== Segment start ==
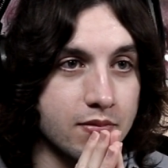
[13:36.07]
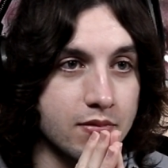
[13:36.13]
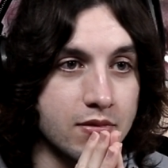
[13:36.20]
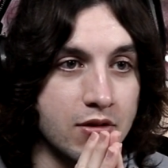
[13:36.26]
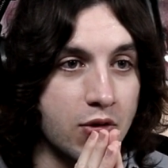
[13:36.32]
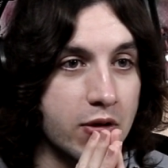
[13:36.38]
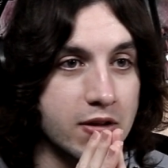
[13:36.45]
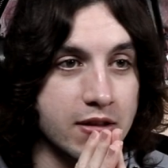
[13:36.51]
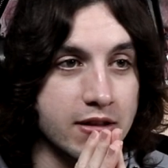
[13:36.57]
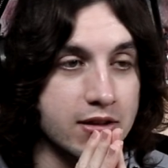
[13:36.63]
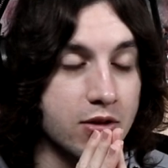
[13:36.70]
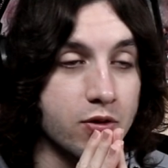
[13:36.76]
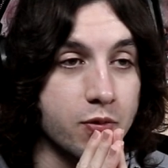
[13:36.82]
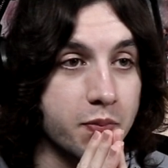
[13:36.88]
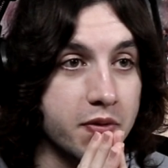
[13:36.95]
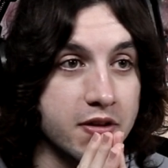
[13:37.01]
knowing like the
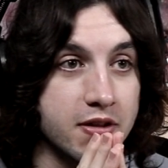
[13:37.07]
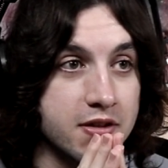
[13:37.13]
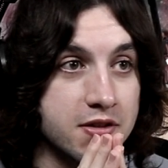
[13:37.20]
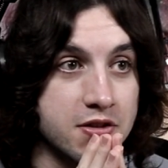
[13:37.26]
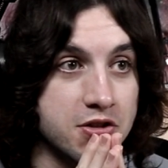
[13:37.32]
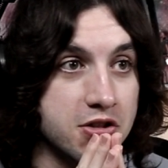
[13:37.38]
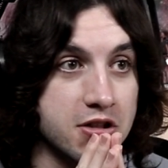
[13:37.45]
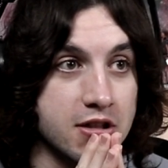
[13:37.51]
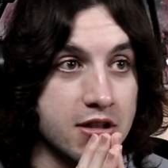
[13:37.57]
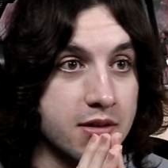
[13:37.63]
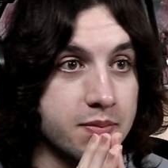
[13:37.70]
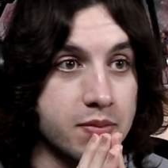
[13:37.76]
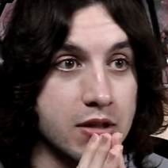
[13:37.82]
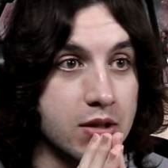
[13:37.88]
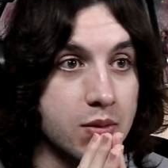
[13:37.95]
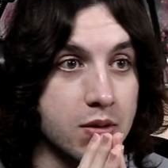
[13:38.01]
whole place is just gonna
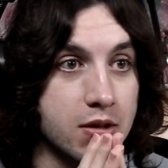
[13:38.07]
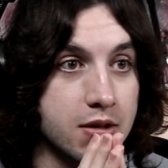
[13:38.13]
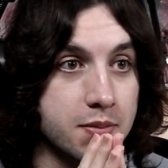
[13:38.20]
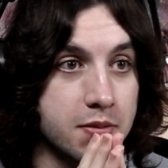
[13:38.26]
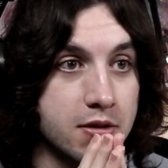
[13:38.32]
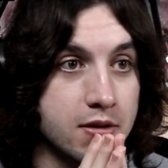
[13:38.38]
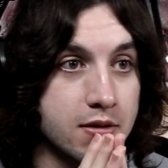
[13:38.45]
blow up.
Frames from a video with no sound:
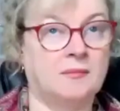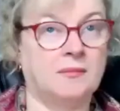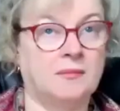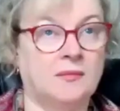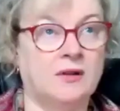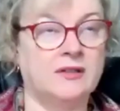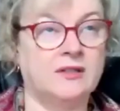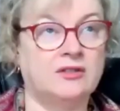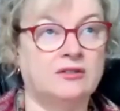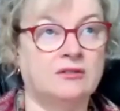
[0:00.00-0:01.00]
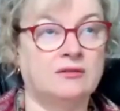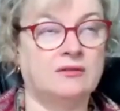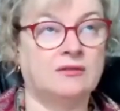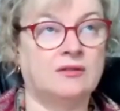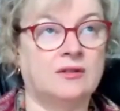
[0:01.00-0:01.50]
going to
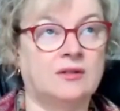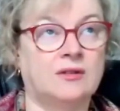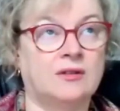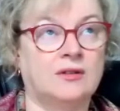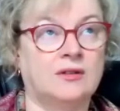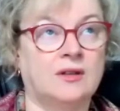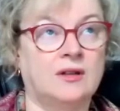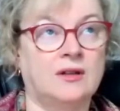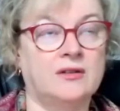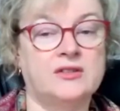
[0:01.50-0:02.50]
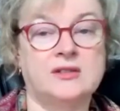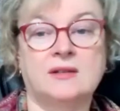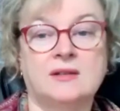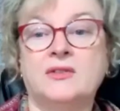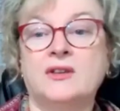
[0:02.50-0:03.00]
answer
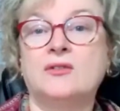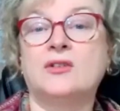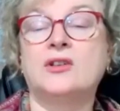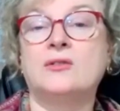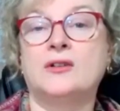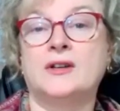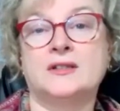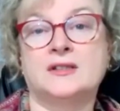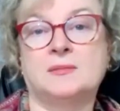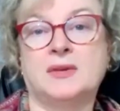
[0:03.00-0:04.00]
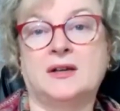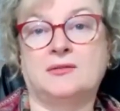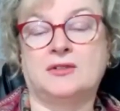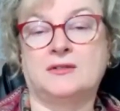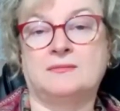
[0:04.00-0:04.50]
something you're curious
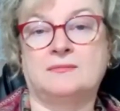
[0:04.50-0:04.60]
about.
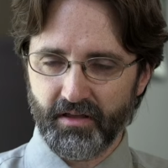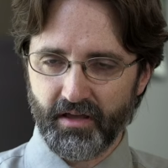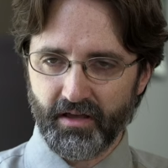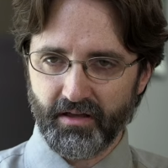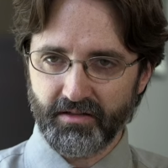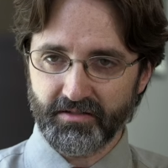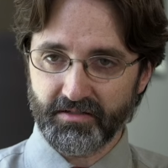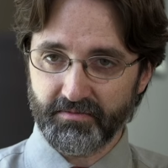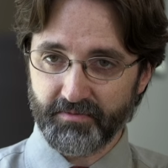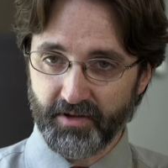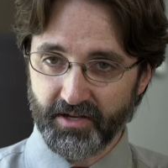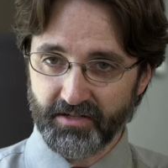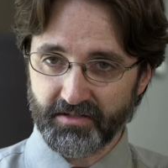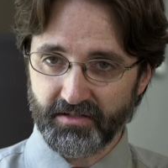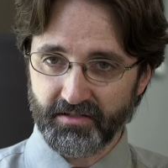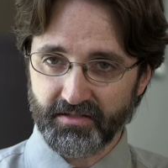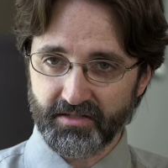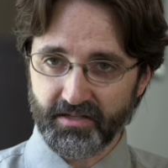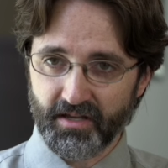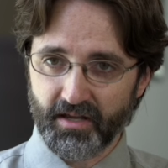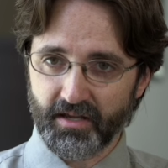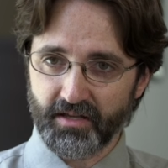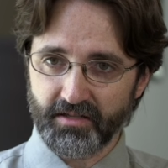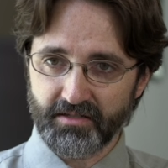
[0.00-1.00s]
and spatial
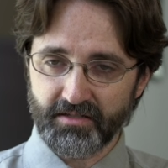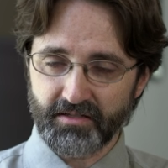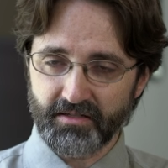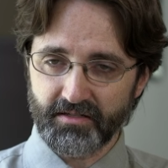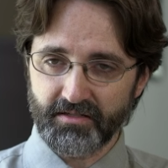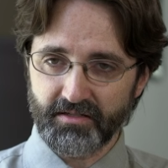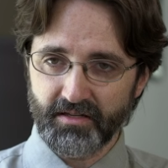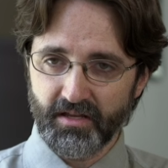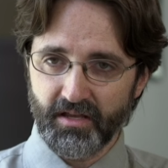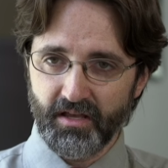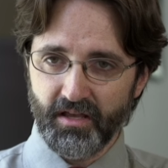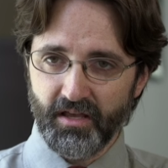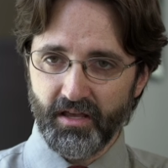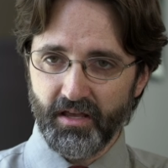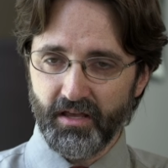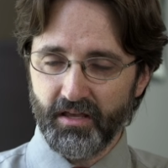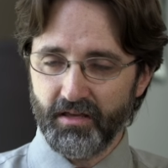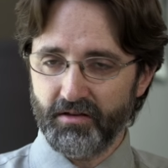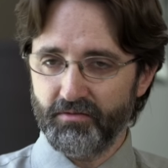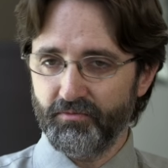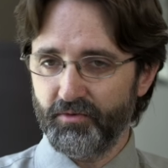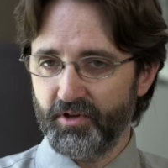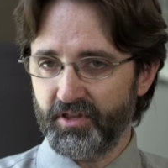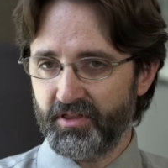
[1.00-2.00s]
sciences
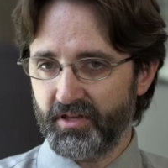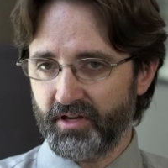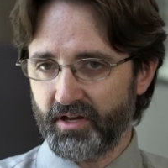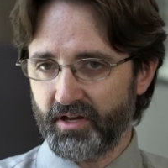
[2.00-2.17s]
in with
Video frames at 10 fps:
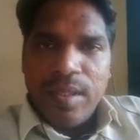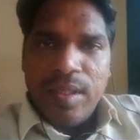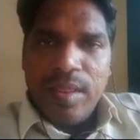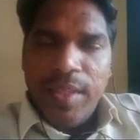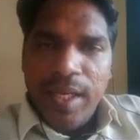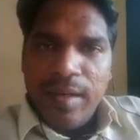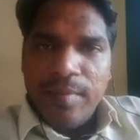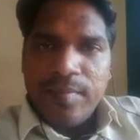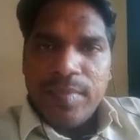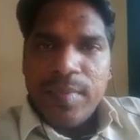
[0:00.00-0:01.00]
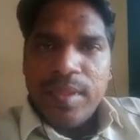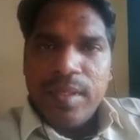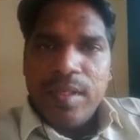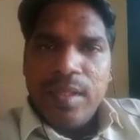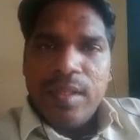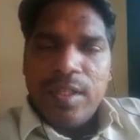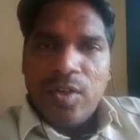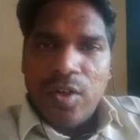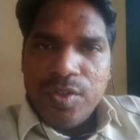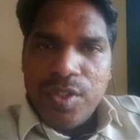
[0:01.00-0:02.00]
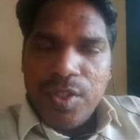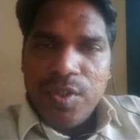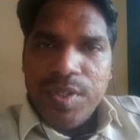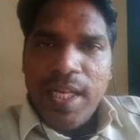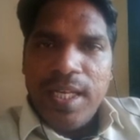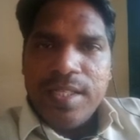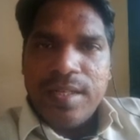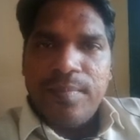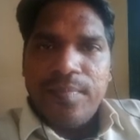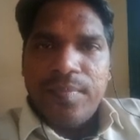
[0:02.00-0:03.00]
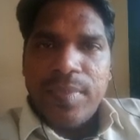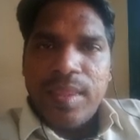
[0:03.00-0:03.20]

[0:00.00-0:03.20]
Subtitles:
then the constitutionalism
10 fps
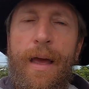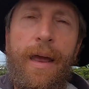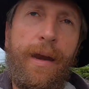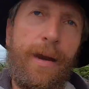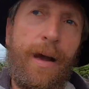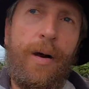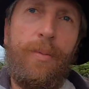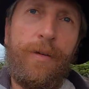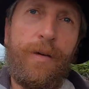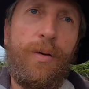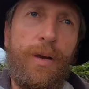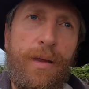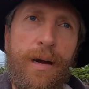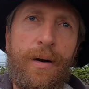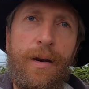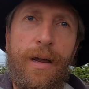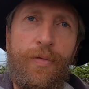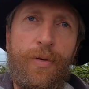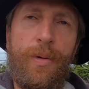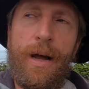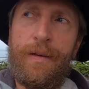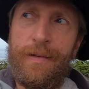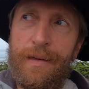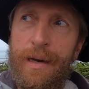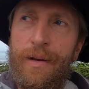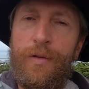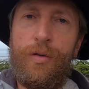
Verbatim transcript: And then Nahum is going there like from God's send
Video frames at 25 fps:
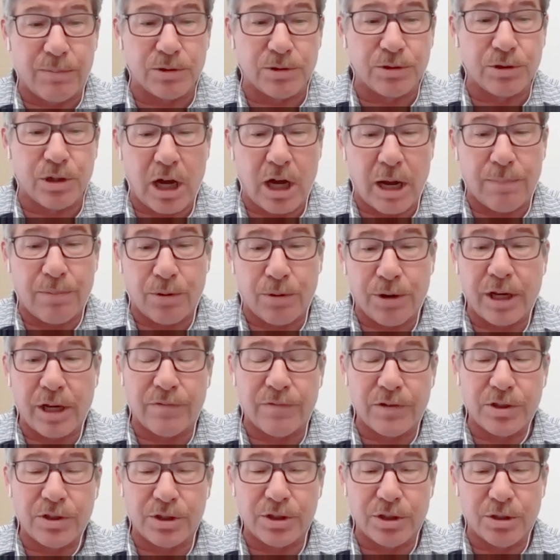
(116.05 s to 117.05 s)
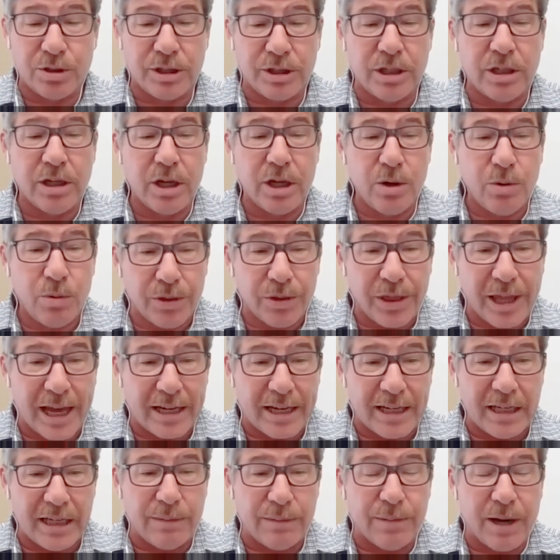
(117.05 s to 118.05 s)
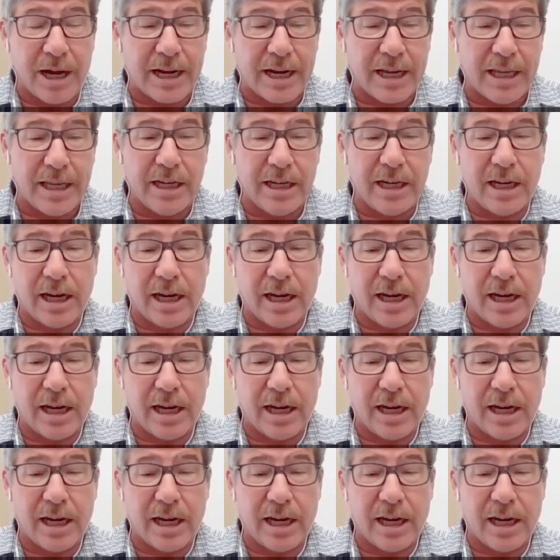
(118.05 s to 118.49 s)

to operate a facility without anybody in it.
== Segment end ==
→ **What to work on**: Say how many lines in the listing above hold "from". Give the number only.

→ **Exercise result**: 2